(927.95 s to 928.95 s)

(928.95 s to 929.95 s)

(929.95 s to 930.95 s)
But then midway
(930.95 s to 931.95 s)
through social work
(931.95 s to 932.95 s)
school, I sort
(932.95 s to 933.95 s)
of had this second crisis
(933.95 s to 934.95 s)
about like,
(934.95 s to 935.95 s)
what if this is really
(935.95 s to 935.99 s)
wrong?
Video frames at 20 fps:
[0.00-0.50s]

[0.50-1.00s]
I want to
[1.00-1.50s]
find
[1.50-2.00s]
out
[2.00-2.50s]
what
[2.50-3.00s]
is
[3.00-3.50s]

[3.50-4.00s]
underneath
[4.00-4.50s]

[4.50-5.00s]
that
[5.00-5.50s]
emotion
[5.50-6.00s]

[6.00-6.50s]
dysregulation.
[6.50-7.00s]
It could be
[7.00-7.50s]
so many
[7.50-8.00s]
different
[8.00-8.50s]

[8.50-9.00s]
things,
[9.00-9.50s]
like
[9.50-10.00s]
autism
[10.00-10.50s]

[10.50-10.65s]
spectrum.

● **Description of the task**
The answer must be the lines from the one containing "[5.00-5.50s]" through the last line of the records, copied exactly, with nothing else.

● **Exercise result**
[5.00-5.50s]
emotion
[5.50-6.00s]

[6.00-6.50s]
dysregulation.
[6.50-7.00s]
It could be
[7.00-7.50s]
so many
[7.50-8.00s]
different
[8.00-8.50s]

[8.50-9.00s]
things,
[9.00-9.50s]
like
[9.50-10.00s]
autism
[10.00-10.50s]

[10.50-10.65s]
spectrum.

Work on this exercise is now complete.